Medicine takes fast track

十月 24, 1997

A REVOLUTION in British medical education could be just around the corner as plans to introduce three and four-year accelerated medical degrees go ahead.

The Medical Workforce Standing Advisory committee is expected next month to recommend training an extra 1,000 doctors a year. Thus, at least two London medical schools are investigating new, short medical degrees that can be taken by graduates.

The United Medical and Dental Schools of Guy's and St Thomas's hospitals and St George's Medical School hope the new degrees could begin as early as 1999. Informal discussions have already taken place, as well as visits overseas to see how existing courses are run.

The new degrees would be open to graduates only, but it is unlikely that any previous bio-medical education would be needed. At the moment, graduates taking a second degree in medicine must train, like those doing their first degree, for five or six years. They are liable for tuition fees as well as for maintenance costs.

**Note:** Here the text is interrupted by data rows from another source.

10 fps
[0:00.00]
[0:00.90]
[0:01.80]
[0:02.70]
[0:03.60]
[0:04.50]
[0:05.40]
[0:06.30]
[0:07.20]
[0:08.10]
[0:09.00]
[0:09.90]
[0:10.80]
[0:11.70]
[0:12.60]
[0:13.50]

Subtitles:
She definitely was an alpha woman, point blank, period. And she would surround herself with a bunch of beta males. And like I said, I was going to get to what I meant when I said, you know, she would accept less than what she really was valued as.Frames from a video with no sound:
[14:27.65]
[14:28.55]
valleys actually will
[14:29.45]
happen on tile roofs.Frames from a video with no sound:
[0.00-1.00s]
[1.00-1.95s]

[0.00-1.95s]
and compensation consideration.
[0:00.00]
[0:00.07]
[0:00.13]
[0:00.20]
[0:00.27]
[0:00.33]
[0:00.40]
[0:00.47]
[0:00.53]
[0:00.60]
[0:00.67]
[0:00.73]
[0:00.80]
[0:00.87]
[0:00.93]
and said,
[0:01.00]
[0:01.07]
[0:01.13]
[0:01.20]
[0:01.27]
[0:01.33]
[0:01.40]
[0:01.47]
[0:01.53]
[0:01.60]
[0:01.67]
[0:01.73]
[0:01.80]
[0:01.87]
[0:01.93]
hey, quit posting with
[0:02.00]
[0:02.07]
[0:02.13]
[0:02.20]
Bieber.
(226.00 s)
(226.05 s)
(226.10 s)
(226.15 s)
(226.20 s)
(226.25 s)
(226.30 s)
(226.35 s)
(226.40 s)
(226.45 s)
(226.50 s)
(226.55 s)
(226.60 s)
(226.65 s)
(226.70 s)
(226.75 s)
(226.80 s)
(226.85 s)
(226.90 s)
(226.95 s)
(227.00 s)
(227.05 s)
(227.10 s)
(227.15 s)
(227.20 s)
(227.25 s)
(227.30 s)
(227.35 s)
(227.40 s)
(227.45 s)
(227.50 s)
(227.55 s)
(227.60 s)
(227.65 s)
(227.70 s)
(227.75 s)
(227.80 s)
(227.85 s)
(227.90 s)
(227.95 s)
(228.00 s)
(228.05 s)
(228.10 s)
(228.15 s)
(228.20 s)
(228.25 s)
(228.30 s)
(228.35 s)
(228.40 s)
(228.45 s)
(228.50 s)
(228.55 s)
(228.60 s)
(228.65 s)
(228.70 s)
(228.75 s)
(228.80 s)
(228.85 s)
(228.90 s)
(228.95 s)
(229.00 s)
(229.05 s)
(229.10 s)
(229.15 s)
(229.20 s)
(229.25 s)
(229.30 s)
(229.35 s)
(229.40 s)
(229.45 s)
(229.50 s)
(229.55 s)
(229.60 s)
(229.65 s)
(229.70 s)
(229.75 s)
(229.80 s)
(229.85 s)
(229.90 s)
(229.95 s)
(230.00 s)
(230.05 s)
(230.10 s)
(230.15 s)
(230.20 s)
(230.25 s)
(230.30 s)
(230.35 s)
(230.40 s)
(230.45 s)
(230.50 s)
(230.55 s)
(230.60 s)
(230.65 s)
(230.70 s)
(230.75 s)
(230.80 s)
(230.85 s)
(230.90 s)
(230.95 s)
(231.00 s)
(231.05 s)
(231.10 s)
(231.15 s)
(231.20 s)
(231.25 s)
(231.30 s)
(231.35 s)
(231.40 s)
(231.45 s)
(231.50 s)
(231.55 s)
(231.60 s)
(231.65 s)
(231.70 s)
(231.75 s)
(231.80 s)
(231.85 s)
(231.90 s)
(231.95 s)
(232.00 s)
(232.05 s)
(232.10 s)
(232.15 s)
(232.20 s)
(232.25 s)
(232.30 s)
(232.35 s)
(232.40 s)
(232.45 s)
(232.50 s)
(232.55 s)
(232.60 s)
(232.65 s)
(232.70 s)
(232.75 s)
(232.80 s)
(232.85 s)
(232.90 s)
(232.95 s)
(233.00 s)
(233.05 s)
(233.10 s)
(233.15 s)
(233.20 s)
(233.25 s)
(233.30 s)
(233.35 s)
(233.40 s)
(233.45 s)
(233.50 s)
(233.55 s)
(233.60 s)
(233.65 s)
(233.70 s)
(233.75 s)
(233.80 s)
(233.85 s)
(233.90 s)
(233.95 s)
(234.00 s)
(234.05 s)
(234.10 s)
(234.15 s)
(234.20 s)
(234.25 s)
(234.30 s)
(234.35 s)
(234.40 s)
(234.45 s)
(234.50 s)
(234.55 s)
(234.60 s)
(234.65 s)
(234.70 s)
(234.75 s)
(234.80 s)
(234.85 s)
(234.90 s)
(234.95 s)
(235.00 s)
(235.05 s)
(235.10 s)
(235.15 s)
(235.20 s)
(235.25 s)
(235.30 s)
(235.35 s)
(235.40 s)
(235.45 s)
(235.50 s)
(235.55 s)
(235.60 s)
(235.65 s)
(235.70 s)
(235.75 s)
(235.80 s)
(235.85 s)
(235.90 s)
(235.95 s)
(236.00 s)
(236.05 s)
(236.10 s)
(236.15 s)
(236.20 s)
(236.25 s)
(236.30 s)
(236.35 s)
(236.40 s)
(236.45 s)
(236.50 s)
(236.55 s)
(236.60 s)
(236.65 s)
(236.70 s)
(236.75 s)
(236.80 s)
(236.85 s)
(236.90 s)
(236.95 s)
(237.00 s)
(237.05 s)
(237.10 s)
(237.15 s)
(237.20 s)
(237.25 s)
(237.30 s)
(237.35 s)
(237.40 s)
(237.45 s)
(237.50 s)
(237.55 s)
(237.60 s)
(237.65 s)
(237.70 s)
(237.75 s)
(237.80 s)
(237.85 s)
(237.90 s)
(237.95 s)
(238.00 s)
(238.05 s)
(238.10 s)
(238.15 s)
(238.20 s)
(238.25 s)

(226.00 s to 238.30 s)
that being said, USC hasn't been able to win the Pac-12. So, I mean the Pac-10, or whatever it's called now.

Cyril Chandler, principal of UMDS, said: "If the country needs more medical students, it is going to have problems getting this purely from the undergraduate ranks. There are a lot of people who decide they want to be doctors later in life. As Tessa Blackstone (minister for higher education) points out, mature students are so much more keen. We are therefore considering running our conventional courses alongside separate ones for post graduates."

He said discussions were going ahead about the length of the course, and whether or not it should be three or four years for non-biomedical graduates.

A working group at St George's has met counterparts from Canada, Holland and Australia to devise a programme. Discussions at an informal level with the Department for Education and Employment and the Department of Health have included funding issues, as well as debate about the nature of the course and appropriate methods for student selection.

St George's principal, Robert Boyd, said that money had been put aside to develop the idea, with the school keen to approach the General Medical Council formally this academic year. He said he hoped the course would start in May 1999. He stressed that graduate entry should not replace the present system. "It would be madness to get rid of school-leaving entry on a cost saving basis," he said. "It serves us very well, but I want to see a mixed portfolio."

With Sir Colin Campbell, chairman of the medical workforce standing advisory committee, expected to report soon, other universities are considering how they, too, might benefit from increased provision of medical education.

At Bristol, medics are keen to increase their undergraduate admissions, while a number of traditional universities, which at the moment do not have undergraduate medical schools, are investigating the provision. These are thought to include Warwick University.